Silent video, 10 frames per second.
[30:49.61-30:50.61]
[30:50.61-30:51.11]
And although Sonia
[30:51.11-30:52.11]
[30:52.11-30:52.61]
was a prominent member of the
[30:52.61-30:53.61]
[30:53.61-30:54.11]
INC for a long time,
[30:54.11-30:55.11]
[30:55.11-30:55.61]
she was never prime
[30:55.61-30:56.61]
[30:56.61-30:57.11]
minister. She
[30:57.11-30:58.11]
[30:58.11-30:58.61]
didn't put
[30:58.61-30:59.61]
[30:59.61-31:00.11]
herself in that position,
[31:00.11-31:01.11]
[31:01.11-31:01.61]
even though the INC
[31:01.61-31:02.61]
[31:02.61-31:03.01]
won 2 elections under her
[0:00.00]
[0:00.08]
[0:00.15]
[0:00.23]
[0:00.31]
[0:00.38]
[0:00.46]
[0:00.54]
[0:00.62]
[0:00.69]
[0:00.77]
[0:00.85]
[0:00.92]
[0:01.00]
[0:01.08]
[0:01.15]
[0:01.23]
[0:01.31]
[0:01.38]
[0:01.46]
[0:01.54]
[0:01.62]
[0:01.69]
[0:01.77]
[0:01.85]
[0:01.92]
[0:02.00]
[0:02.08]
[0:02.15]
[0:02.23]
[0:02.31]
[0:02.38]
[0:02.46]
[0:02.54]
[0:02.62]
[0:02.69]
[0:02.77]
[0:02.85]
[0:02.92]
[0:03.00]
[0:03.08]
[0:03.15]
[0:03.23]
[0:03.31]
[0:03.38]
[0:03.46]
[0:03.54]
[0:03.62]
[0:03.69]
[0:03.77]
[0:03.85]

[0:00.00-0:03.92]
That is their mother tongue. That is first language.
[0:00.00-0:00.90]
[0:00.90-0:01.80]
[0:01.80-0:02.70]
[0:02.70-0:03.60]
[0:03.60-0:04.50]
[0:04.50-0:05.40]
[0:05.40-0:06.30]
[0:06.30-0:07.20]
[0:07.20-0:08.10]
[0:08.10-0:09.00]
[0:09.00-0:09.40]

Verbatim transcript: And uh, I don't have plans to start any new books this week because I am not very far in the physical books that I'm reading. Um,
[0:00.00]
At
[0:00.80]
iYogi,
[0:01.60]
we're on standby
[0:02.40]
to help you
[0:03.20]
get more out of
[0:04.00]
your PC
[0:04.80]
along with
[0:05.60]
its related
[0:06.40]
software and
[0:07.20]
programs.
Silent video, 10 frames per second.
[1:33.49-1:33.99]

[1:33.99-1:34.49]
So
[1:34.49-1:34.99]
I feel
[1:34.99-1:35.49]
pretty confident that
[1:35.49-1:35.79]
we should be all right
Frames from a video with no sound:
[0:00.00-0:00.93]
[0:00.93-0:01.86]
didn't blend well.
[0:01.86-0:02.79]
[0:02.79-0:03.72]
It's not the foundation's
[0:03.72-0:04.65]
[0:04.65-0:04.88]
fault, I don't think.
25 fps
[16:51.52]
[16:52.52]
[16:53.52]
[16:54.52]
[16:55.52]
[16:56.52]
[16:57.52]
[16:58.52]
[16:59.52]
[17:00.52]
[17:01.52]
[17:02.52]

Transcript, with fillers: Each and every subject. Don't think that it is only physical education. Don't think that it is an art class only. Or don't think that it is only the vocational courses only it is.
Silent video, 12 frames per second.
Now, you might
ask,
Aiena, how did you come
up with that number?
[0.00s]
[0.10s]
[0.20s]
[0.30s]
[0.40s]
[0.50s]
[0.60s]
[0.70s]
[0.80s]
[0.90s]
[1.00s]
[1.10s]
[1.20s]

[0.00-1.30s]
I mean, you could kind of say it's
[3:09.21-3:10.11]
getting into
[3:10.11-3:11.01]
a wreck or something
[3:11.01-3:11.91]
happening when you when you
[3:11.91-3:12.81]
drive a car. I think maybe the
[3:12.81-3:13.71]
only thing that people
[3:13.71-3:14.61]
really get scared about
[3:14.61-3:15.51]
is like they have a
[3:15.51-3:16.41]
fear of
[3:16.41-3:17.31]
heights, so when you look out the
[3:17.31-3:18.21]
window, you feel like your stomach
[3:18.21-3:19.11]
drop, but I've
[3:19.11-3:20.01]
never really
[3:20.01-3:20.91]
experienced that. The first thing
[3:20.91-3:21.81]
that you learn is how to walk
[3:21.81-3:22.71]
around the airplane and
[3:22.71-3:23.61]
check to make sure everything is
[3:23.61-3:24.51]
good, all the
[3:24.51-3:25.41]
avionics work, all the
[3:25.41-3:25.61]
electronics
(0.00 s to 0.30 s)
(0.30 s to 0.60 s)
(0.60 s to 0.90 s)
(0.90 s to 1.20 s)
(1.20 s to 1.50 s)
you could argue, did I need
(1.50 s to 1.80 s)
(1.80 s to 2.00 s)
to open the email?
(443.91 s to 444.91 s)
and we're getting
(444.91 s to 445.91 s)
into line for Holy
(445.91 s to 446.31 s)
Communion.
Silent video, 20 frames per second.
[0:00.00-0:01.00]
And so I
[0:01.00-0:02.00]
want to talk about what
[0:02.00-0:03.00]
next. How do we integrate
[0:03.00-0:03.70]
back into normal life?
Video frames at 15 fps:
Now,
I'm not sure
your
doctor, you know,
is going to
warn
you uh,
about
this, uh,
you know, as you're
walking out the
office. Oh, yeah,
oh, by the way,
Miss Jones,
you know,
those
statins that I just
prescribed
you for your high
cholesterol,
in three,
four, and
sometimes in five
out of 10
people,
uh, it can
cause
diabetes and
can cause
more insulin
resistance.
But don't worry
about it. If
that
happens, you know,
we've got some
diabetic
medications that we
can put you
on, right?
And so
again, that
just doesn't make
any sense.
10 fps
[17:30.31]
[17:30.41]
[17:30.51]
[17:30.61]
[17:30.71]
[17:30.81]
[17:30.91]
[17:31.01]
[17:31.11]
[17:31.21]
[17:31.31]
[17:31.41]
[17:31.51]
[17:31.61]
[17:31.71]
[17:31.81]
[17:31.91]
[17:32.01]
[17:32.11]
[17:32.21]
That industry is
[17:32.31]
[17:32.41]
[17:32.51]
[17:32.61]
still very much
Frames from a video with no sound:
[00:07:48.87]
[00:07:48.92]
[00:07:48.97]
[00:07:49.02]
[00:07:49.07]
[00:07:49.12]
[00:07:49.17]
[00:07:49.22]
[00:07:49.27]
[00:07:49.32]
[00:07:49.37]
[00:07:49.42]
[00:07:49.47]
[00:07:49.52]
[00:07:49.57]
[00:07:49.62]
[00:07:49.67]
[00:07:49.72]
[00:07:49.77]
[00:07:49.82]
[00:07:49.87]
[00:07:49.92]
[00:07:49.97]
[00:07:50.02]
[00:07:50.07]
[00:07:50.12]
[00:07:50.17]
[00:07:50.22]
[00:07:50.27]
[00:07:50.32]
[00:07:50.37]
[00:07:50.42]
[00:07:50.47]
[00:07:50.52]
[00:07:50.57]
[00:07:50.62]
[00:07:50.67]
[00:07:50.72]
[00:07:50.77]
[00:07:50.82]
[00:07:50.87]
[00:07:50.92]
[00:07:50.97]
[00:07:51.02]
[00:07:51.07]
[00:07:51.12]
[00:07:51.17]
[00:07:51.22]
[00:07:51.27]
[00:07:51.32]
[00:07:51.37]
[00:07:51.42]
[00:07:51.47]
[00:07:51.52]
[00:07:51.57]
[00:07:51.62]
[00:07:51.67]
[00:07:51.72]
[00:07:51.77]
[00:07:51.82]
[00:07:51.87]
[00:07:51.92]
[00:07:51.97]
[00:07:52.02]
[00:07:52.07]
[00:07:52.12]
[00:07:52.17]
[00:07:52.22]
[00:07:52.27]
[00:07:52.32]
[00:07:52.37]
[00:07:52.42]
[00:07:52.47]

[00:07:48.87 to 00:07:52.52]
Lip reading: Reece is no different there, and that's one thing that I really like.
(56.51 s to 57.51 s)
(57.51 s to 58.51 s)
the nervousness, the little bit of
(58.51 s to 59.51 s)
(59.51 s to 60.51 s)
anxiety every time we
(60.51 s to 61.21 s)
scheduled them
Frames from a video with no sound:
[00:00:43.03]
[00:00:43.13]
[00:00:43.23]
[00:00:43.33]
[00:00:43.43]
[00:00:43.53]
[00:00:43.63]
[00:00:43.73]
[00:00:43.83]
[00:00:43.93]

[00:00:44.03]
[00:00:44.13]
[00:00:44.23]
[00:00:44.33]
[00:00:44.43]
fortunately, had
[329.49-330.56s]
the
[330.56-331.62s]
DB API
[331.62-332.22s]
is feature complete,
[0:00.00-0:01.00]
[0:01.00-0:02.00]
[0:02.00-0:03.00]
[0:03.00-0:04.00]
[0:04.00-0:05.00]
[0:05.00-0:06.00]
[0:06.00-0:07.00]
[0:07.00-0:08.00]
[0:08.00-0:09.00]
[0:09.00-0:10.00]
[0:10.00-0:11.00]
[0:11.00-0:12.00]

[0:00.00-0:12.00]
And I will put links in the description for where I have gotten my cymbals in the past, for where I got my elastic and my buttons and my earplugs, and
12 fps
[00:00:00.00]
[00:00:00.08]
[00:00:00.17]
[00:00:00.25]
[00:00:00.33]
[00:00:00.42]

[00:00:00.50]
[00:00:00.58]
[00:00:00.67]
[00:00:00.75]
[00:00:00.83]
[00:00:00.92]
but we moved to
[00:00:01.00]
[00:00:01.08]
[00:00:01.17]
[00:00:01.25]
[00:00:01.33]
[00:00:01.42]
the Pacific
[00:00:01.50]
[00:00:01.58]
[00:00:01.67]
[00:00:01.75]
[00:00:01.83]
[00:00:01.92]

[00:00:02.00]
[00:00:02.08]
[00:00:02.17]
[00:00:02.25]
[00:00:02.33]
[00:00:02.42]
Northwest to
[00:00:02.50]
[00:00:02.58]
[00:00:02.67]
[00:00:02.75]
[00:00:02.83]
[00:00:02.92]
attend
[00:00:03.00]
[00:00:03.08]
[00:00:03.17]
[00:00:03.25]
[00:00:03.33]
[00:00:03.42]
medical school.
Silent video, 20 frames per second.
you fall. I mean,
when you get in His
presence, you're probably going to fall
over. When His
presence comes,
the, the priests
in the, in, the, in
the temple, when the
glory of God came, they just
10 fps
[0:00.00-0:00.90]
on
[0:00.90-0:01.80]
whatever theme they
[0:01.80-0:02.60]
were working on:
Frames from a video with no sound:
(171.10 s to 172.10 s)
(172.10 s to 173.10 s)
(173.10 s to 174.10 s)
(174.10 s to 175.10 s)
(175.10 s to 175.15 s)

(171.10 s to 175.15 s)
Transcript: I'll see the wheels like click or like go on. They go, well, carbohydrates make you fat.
------------------------------------------------------------------------
Exercise prompt.
The required answer is the run of lines above, starting at the line with "[00:00:02.42]" and ending at the line with "(174.10 s to 175.10 s)", reproduced exactly with both ends.

Response to the task.
[00:00:02.42]
Northwest to
[00:00:02.50]
[00:00:02.58]
[00:00:02.67]
[00:00:02.75]
[00:00:02.83]
[00:00:02.92]
attend
[00:00:03.00]
[00:00:03.08]
[00:00:03.17]
[00:00:03.25]
[00:00:03.33]
[00:00:03.42]
medical school.
Silent video, 20 frames per second.
you fall. I mean,
when you get in His
presence, you're probably going to fall
over. When His
presence comes,
the, the priests
in the, in, the, in
the temple, when the
glory of God came, they just
10 fps
[0:00.00-0:00.90]
on
[0:00.90-0:01.80]
whatever theme they
[0:01.80-0:02.60]
were working on:
Frames from a video with no sound:
(171.10 s to 172.10 s)
(172.10 s to 173.10 s)
(173.10 s to 174.10 s)
(174.10 s to 175.10 s)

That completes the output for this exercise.